A meta-analysis distinguishing chronic loneliness (persistent over time) from transient loneliness found a prevalence of 20.8% among older adults. The key finding: chronic loneliness has worse health outcomes than episodic loneliness, and it's self-reinforcing — isolation breeds more isolation. Early detection and intervention during the decay window, before loneliness becomes chronic, is the highest-leverage moment.
Social isolation increases mortality by 35%. Living alone adds another 21%.
The most comprehensive meta-analysis to date on older adult mortality found social isolation carried a hazard ratio of 1.35 and living alone 1.21 for all-cause mortality. The effects were consistent across multiple countries (US, UK, China). The researchers called for social isolation to be treated as a clinical risk factor — not a lifestyle descriptor — comparable to hypertension or smoking.
Isn't this just a CRM for ministry?
CRMs track transactions. Relay tracks relationships. A CRM tells you the last time you emailed someone. Relay tells you that the relationship is cooling because contact narrowed to one channel, initiation became one-sided, and a milestone went unacknowledged — even though the email log looks "active." The decay score is a diagnostic, not a database.
Can you really measure relationship health without asking the student?
Not perfectly. But you can detect decay with high confidence using behavioral proxies — the same way a doctor reads vitals before asking "how do you feel." Recency, frequency, reciprocity, and context breadth are all observable without surveys. The research from Dunbar's lab confirms these are the primary predictors of relationship quality. We're not replacing the conversation. We're telling you when to have it.
What about privacy?
Relay doesn't read messages. It doesn't analyze content. It tracks three things: who contacted whom, what type of interaction, and who initiated. That's it. From those three data points across time, we derive the entire decay curve. The model runs on metadata, not meaning.

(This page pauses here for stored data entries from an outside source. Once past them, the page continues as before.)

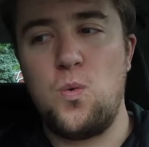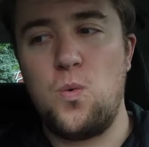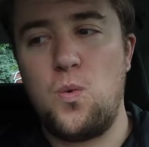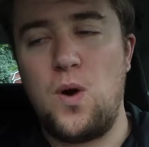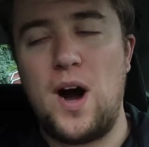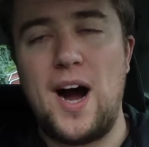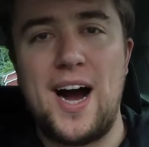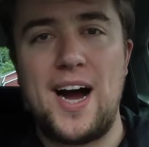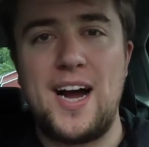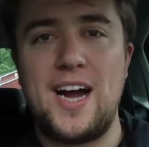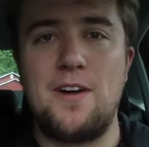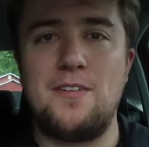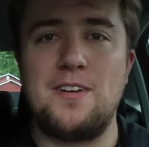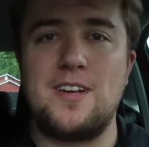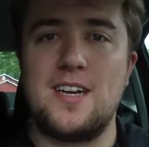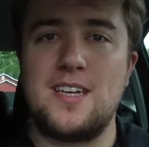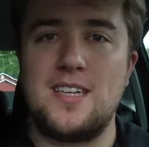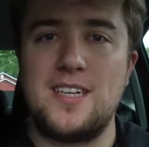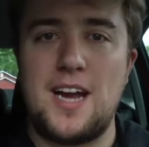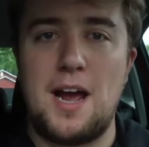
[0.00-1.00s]
why I was
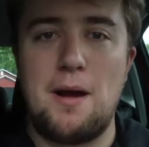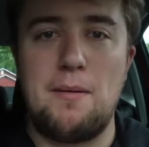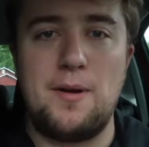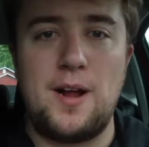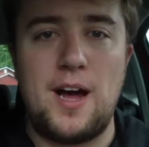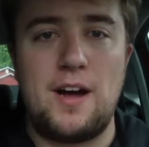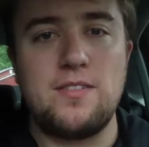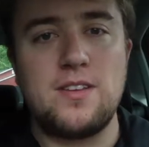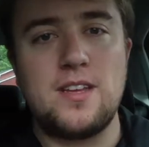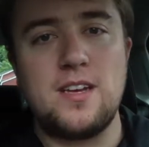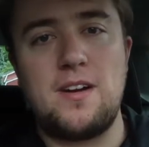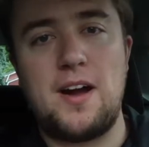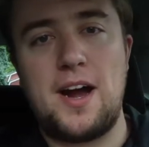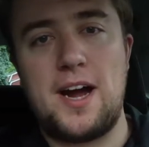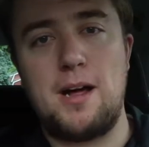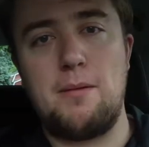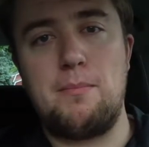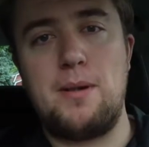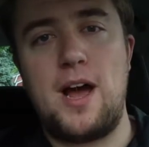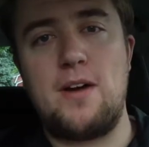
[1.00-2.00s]
just sharing out to
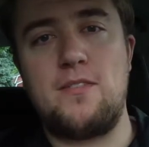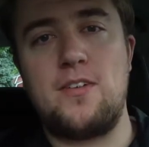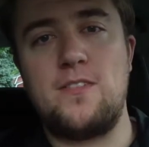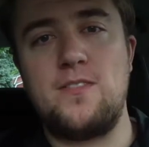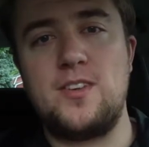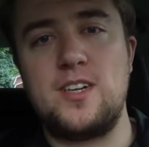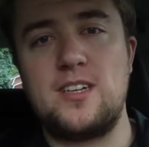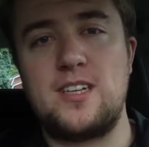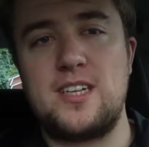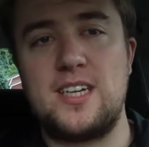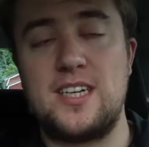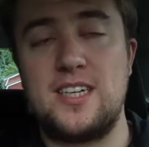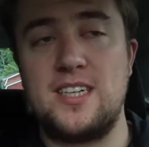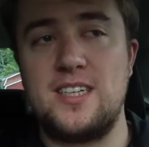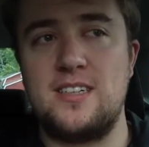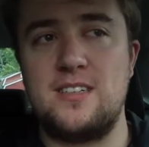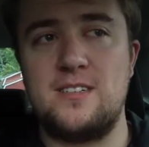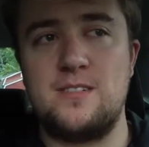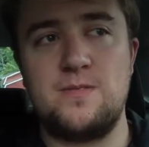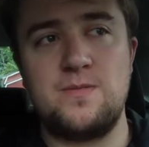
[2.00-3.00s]
Alabama music.
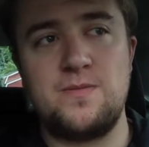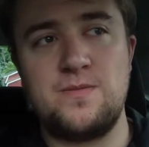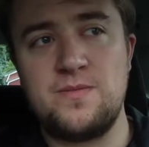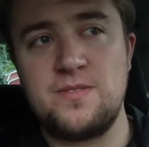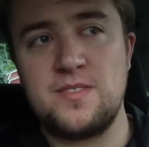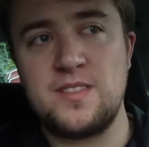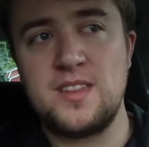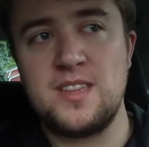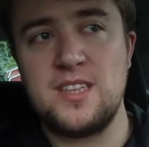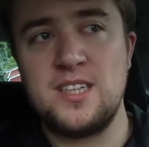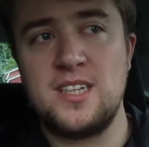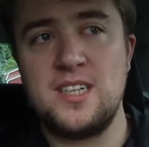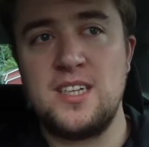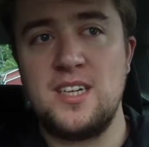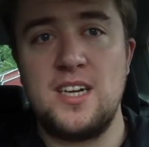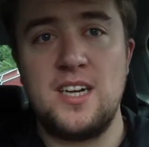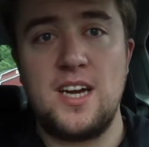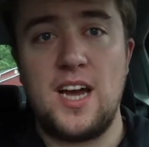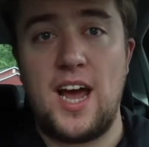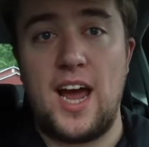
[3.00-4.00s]

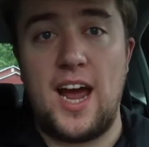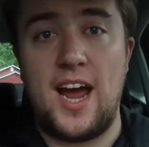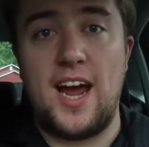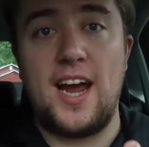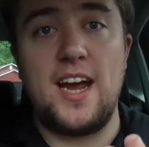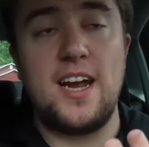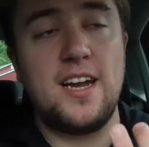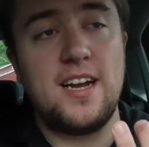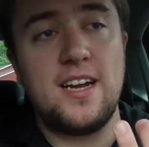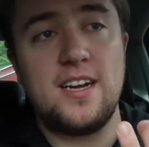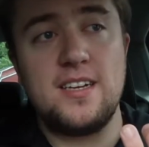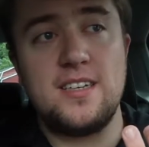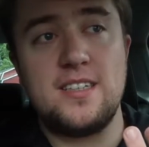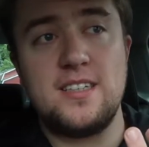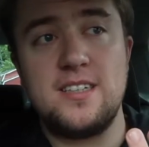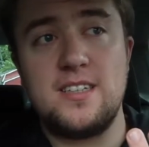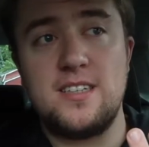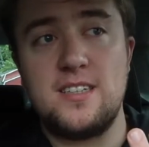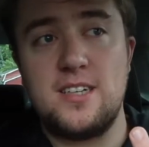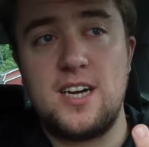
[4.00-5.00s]
A,
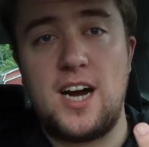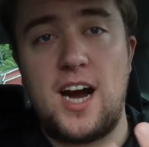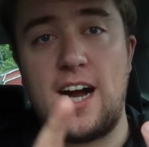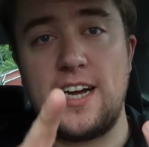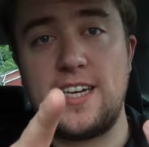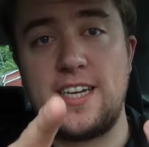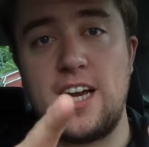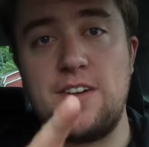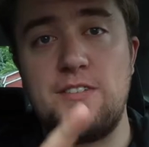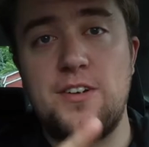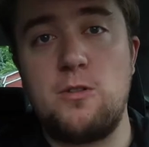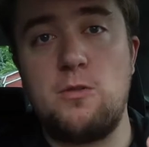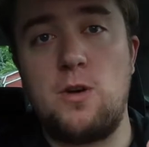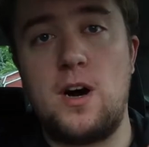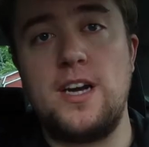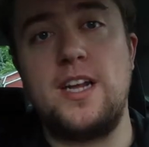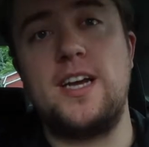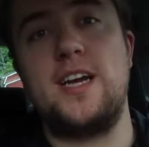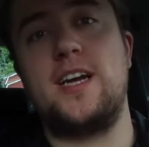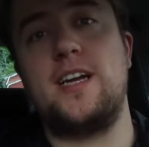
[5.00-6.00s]
I gave you
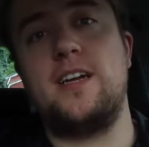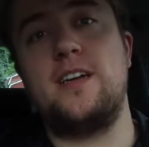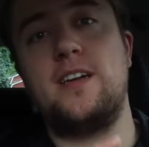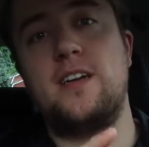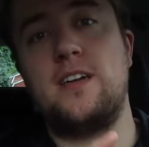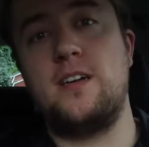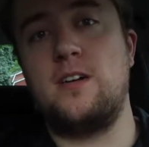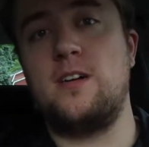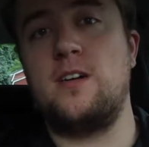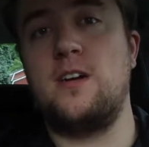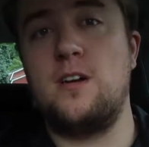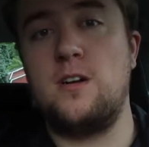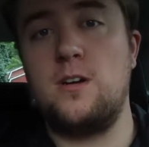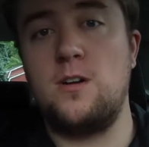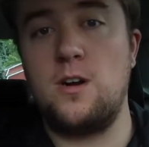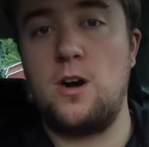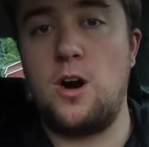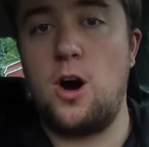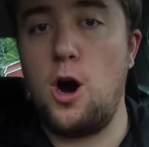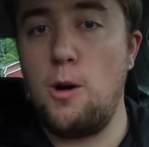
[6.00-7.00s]
one hint.
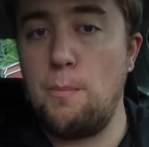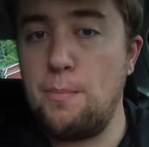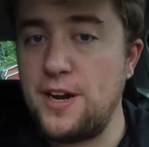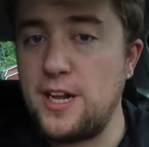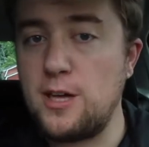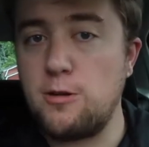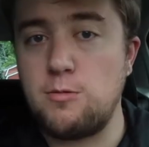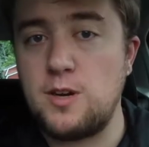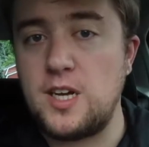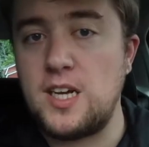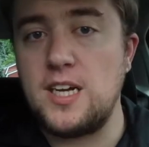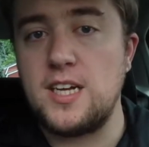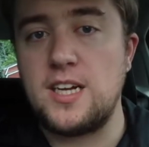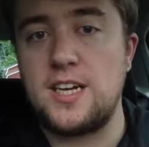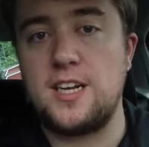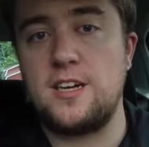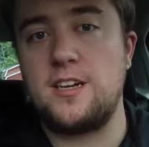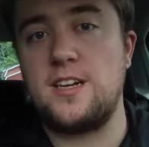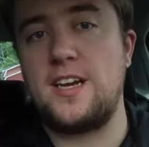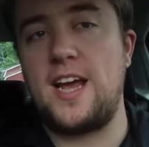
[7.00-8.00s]
Opening week is
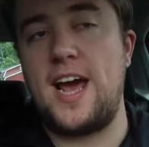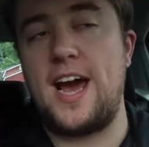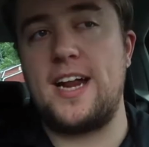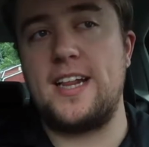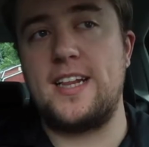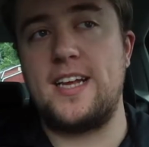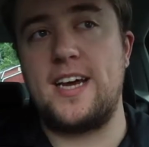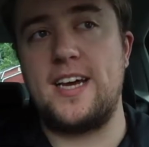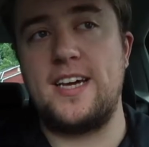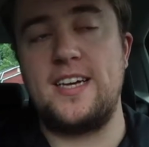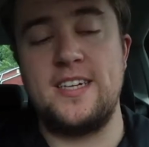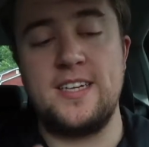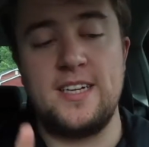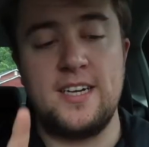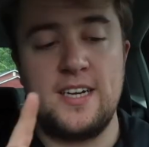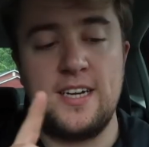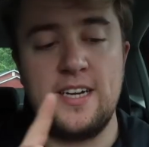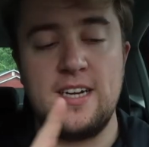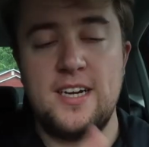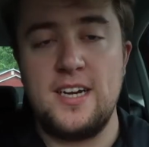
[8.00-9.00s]
this Saturday,
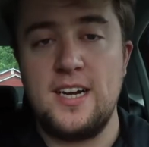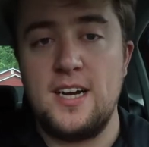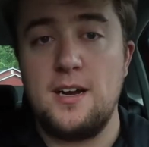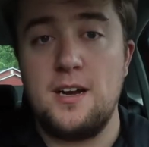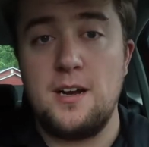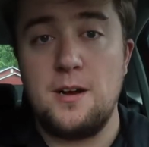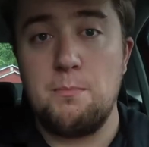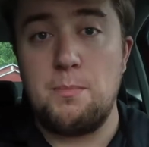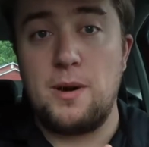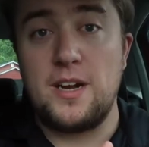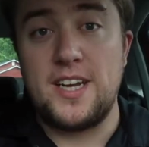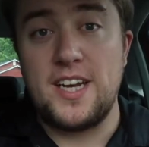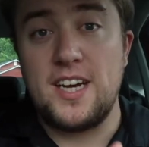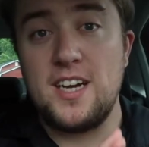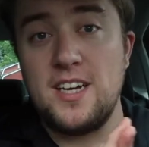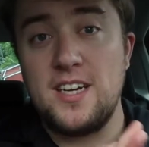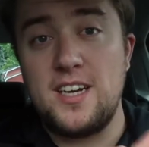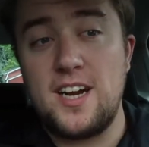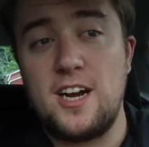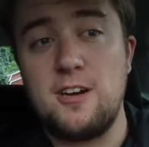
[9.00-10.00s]
but
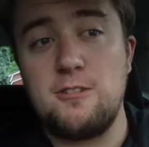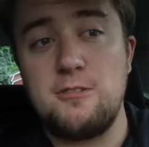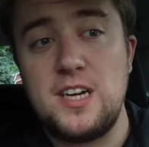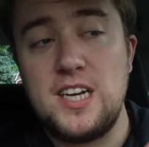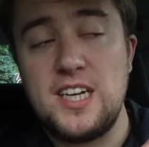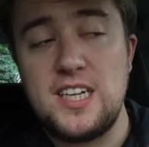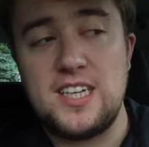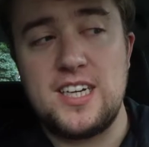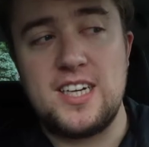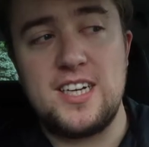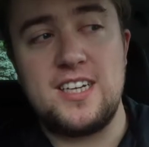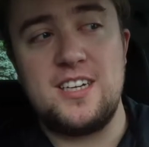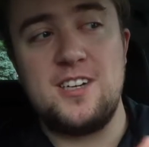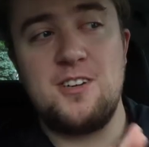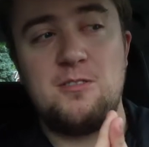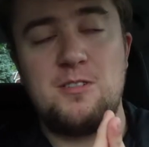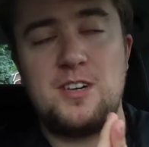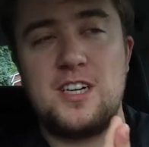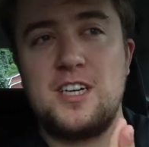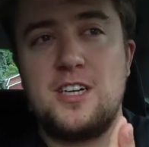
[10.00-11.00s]
there's another reason
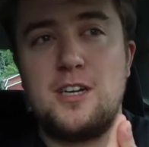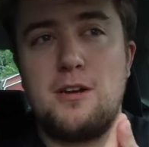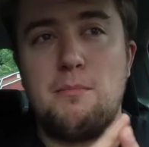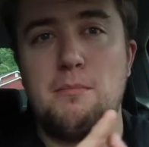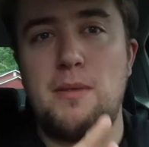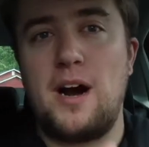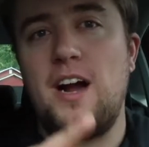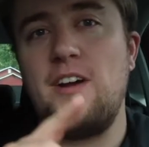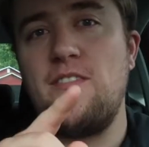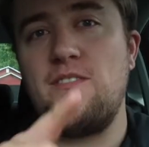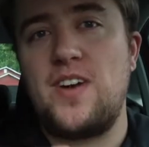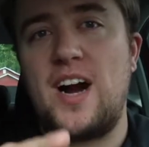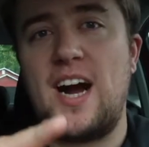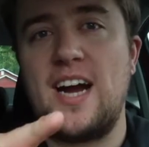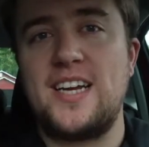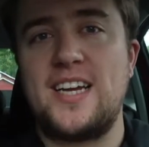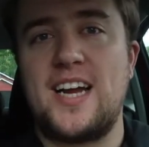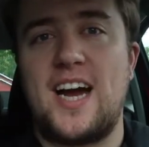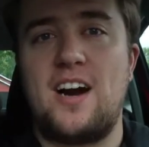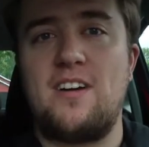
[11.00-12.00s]
which you might
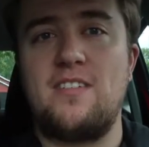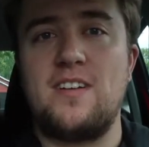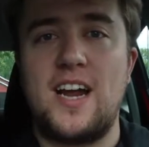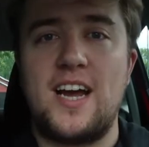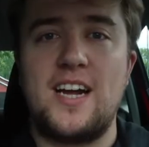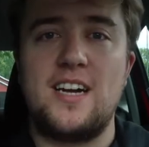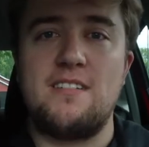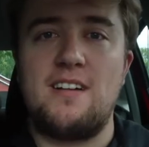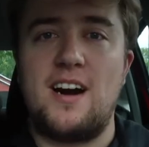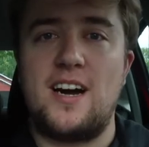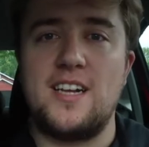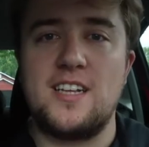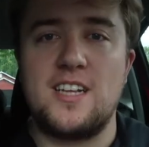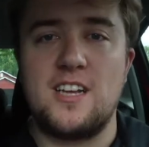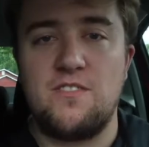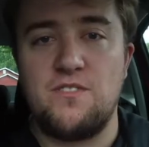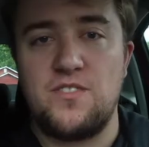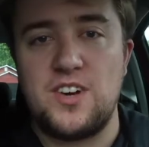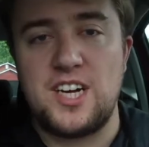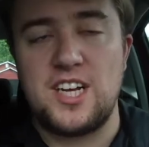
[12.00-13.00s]
find out later on in
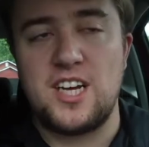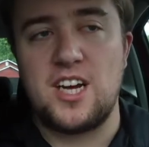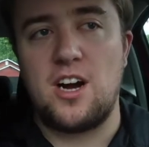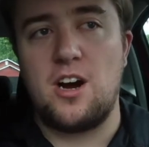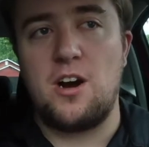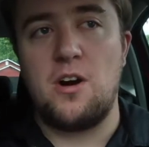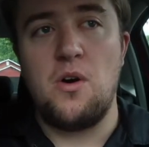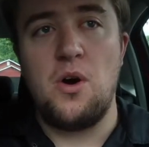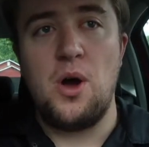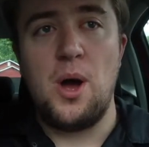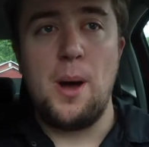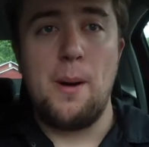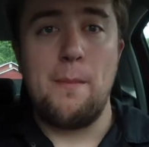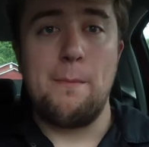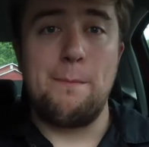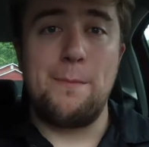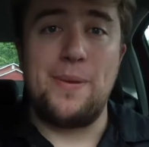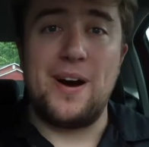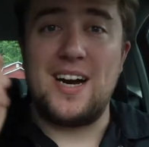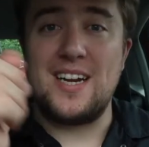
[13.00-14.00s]
this video,
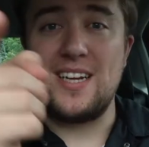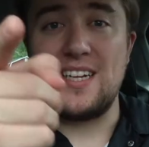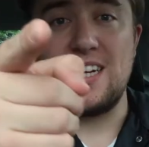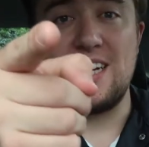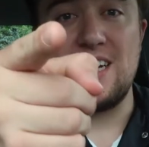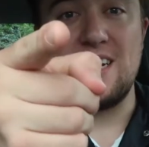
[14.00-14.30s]
but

Why exponential decay instead of linear?
Because that's what the data shows. Burt (2000) and Dunbar (2011) both found that relationship quality drops steeply early and levels off later — exactly matching an exponential curve. A linear model would underestimate early-stage decay (the most dangerous period) and overestimate late-stage decay (where the relationship has already stabilized or died). The half-life model captures reality.
Does this work for non-student contexts?
The decay research is universal — Burt studied bankers, Dunbar studied high schoolers transitioning to university, Holt-Lunstad's mortality meta-analysis covered 2.2 million people of all ages. The score framework applies anywhere relationships matter and someone needs to be told "check in now." Churches, nonprofits, chaplaincy, mentoring programs, alumni networks.